A Associação Nacional das Unidades de Saúde Familiar (USF-AN) disse que a generalização do modelo de Unidades Locais de Saúde (ULS) foi feita à pressa e falhou, comprometendo a autonomia e capacidade de resposta das USF.
“Colocou hospitais e cuidados de saúde primários debaixo de um mesmo Conselho de Administração, com gestão e orçamentos comuns, mas, manifestamente, sem planeamento, recursos ou formação para levarem a cabo a tarefa”, concluiu um estudo da USF-AN, que é hoje apresentado em Santarém.
O trabalho, que recolheu informações de 75% dos coordenadores de USF, refere que o modelo ”tinha tudo para falhar e falhou”.
Em declarações à Lusa, o presidente da USF-AN, André Biscaia, lembrou que, apesar de as ULS terem sido anunciadas em 2022, “as unidades não foram preparadas”.
”As estruturas não foram preparadas para receber os cuidados primários, mesmo até a nível de orçamentação, e tudo isto levou a uma grande perturbação da atividade das USF”, explicou.
E exemplificou: “Não havia uma cultura de como lidar com os cuidados de saúde primários. Por exemplo, os vencimentos, uma coisa simples que deveria ser do conhecimento dos recursos humanos, só sete ou oito meses depois é que estavam a processar os vencimentos dos cuidados de saúde primários corretamente”.
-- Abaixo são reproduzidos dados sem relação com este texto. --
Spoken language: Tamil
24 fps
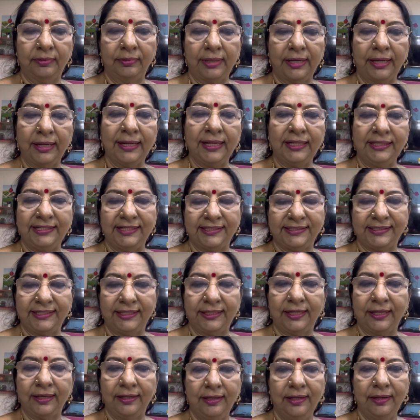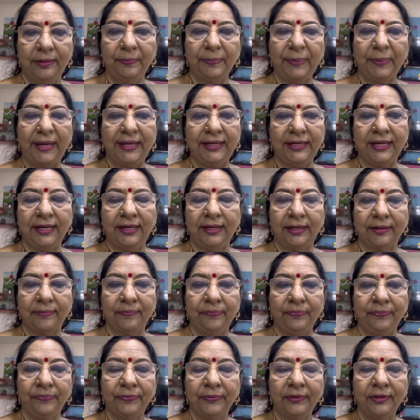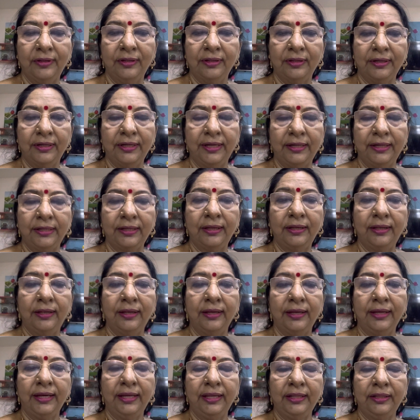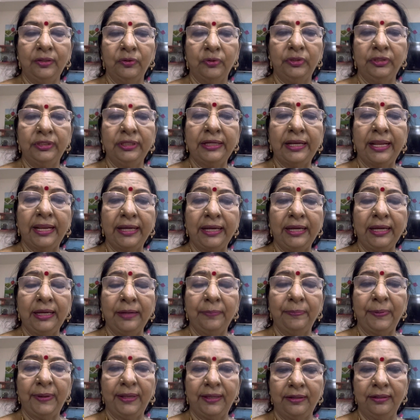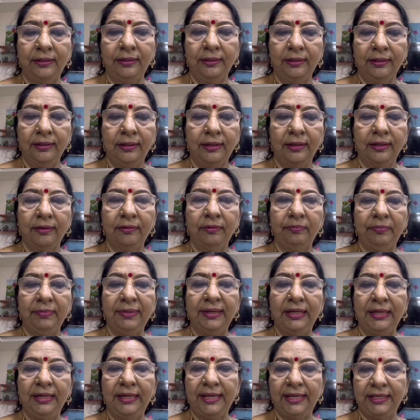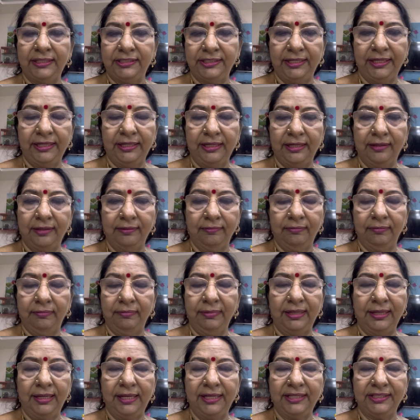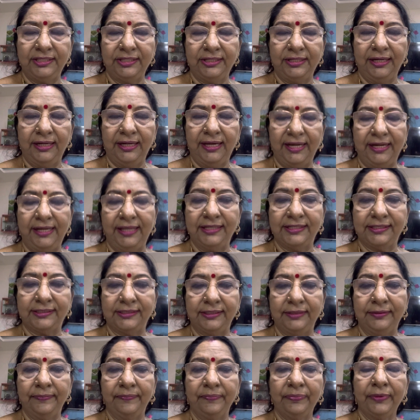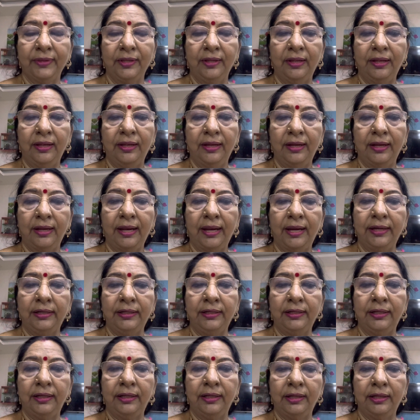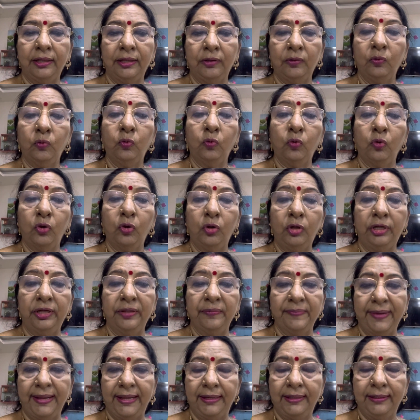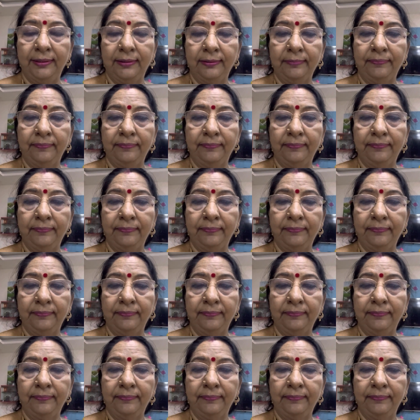அனால்ஜசிக் பெயின் கில்லர் ரைட் இது வந்து நிறைய பேர் மிடில் மிடில் ஏஜ்டு லேடிஸு அண்டு ஓல்டு மென்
A USF-AN tinha alertado para as consequências desta generalização do modelo de ULS, considerando que a autonomia e capacidade de resposta das USF poderiam estar comprometidas, pois o risco era desviar o foco e financiamento para os cuidados hospitalares.
A este respeito, a USF-AN sugere considerar, como modelos experimentais, a criação de Agrupamentos de Centros de Saúde com autonomia igual à das ULS ou uma linha de gestão e financiamento própria dos cuidados de saúde primários, prevenindo o desvio de financiamento e a sua subalternização relativamente aos hospitais.
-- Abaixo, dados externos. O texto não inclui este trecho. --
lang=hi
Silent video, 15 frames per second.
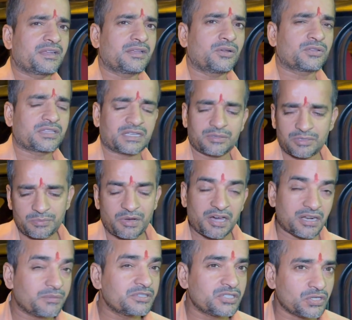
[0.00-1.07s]
मैंने और तकरीबन
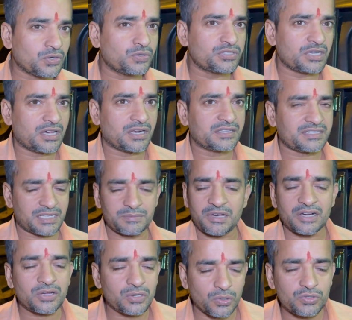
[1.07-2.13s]
बारह बजने को जा रहा है शायद
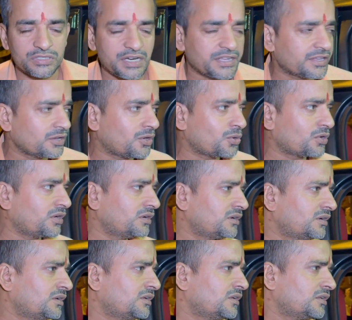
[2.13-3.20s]
बारह क्रॉस कर गया होगा
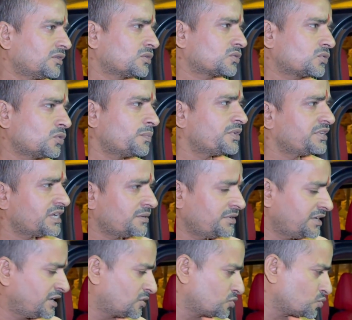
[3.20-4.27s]
तो भैया भी
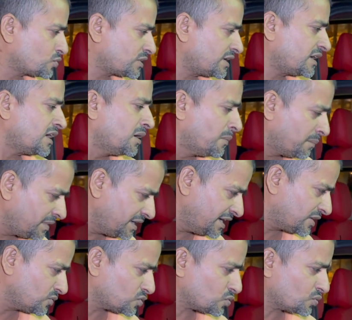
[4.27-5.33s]
लेट हो चुके हैं हम भी
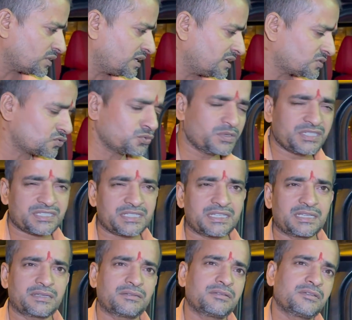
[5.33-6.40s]
लेट हो चुके हैं सुबह से
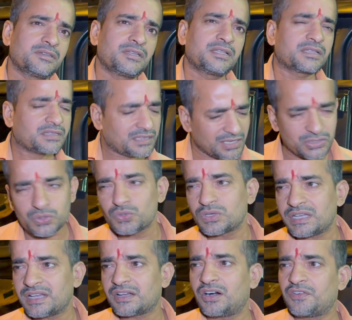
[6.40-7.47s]
थक
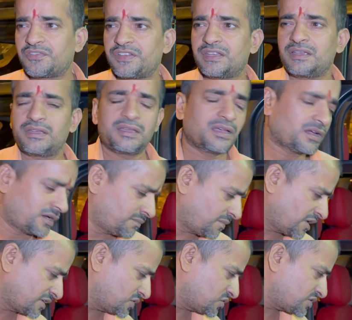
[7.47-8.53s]
चुके हैं काफ़ी अब
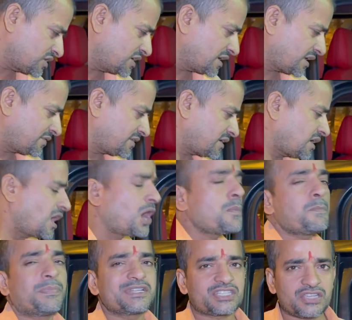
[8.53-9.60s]
बाकी जो गाड़ी के अंदर
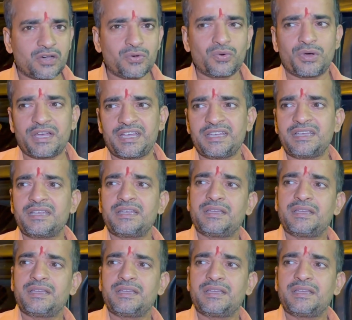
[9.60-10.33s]
काम बचा हुआ है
Questionado pela Lusa, André Biscaia disse que “a estrutura de apoio dentro da ULS para os cuidados de saúde primários é diminuta” e sugeriu: “podia manter-se o esquema do Conselho de Administração para hospitais, cuidados de saúde primários e continuados, mas depois ter uma linha de gestão própria para os cuidados de saúde primários e um orçamento estanque”.
Contou que os centros de saúde “se sentem muito isolados” ao verem atacada a autonomia que sempre tiveram.
“As ULS foram pensadas para melhorar a integração de cuidados, mas essa integração não está a acontecer porque faltam os instrumentos, como o manual de articulação, que diz como as entidades se devem relacionar entre si”, acrescentou.
A associação disse ainda que houve uma “mudança radical” na avaliação de desempenho das USF, com a introdução do Índice de Avaliação e Desempenho (IDE) das equipas, que integra uma série de critérios e que a USF-AN diz ter introduzido “fatores de conflito”, ao fazer depender a remuneração dos profissionais do desempenho financeiro da USF em medicamentos e exames.
André Biscaia defendeu que o critério que relaciona a remuneração dos profissionais com o desempenho financeiro das USF, que numa primeira revisão já perdeu peso, “deveria simplesmente desaparecer”.
“Por um lado, facilitou-se a generalização do modelo B [com remuneração por incentivos], mas por outro, asfixiou-se o modelo e os profissionais nele envolvidos. As consequências ainda estão por apurar”, refere o documento que será hoje apresentado.
Sobre o estudo, André Biscais lembrou que não se tratou apenas de apontar problemas, mas de propor soluções, pois no final são elencadas dezenas de sugestões para as dificuldades encontradas.
Nesta 14.ª edição, o estudo “O Momento Atual dos Cuidados de Saúde Primários em Portugal”, que pretendeu caracterizar o estado da reforma dos Cuidados de Saúde Primários de 2005, recolheu 495 respostas de coordenadores das 656 USF existentes na altura em que foi elaborado (de 24 julho a 15 de setembro deste ano).
Segundo os dados da USF-AN, a 14 de outubro existia 665 USF B e estavam ativas ainda 28 candidaturas a USF.